Towards a reproducible protocol for repetitive and semi-quantitative rat brain imaging with 18 F-FDG: Exemplified in a memantine pharmacological challenge

- We investigate the influence of fasting duration and inter-scan duration.
- SUV values need to be corrected for glucose if fasting time is smaller than 12 h.
- Short inter-scan durations (≤24 h) can completely disguise a pharmacological effect.
- Correcting for glucose levels decreases intra- and interanimal variability.
- Correction for weight in long term studies is not recommendable.
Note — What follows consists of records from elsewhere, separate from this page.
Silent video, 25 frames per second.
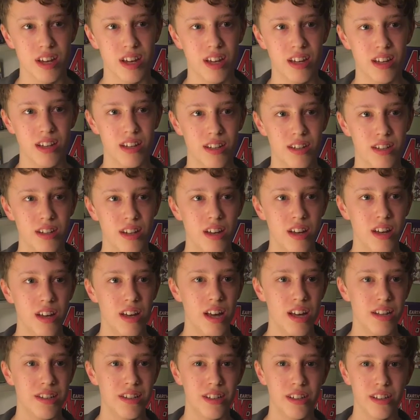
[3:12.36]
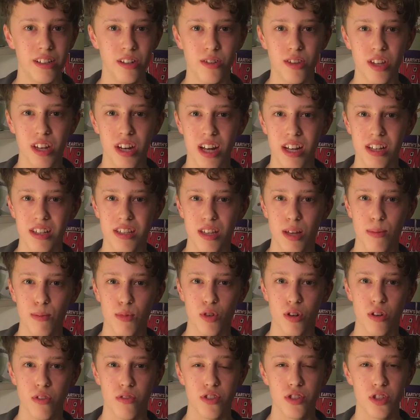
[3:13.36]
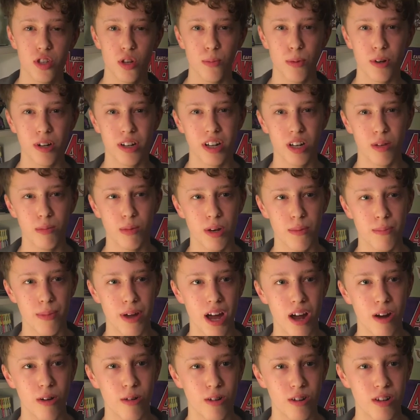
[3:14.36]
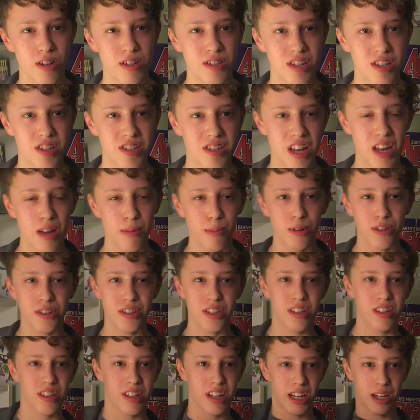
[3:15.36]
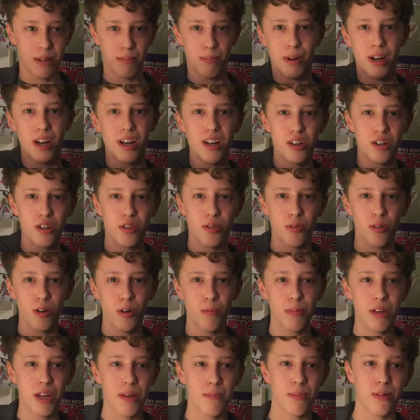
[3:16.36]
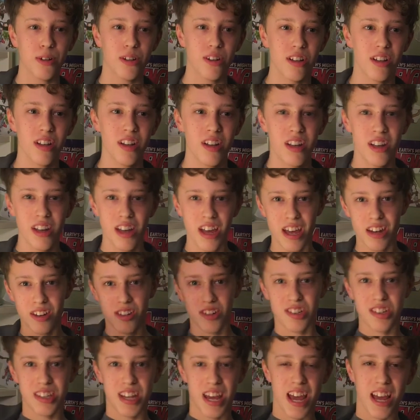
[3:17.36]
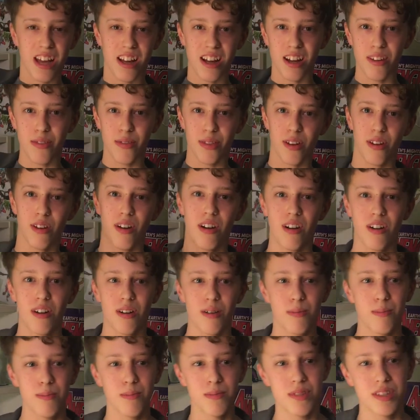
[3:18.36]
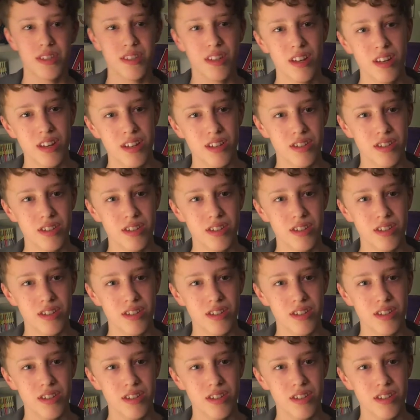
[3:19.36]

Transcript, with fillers: and it's clear that he has some sort of superhuman powers. He's able to like punch through people and just take off their arms.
The standard uptake value (SUV), commonly used to quantify 18 F-FluoroDeoxyGlucose (FDG) uptake in small animal brain PET imaging, is affected by many factors. In this study the influence of fasting times, inter-scan duration and repetitive scanning on the variability of different SUV measures is investigated. Additionally it is demonstrated that these variables could adversely influence the outcome of a pharmacological challenge when not accounted for.Naive Sprague-Dawley rats (n = 20) were randomly divided into five different fasting groups (no fasting up to 24 h of fasting). SUV brain uptake values were reproducible in naive animals when a fasting period of at least 12 h is used and for shorter fasting periods SUV values need to be corrected for the glucose level. Additionally, a separate animal group (n = 6) was sufficiently fasted for 16 h and in a longitudinal setting being scanned six times in three weeks. Especially with short inter-scan durations, increasing glucose levels were found over time which was attributed to increased stress due to repeated food deprivation, altered food intake or scan manipulations. As a result, even with controlled and sufficient fasting, blood glucose levels should be taken into account for data quantification. Strikingly, even the brain activation effects of an NMDA-antagonist challenge with memantine could not be detected in experiments with a short inter-scan duration if glucose levels were not taken into account.Correcting for glucose levels decreases the inter- and intra-animal variability for rat brain imaging. SUV corrected for glucose levels yields the lowest inter-animal variation. However, if the body weight changes significantly, as in a long experiment, quantification based on the glucose corrected percentage injected dose (and not SUV) is recommendable as this yields the lowest intra-animal variation.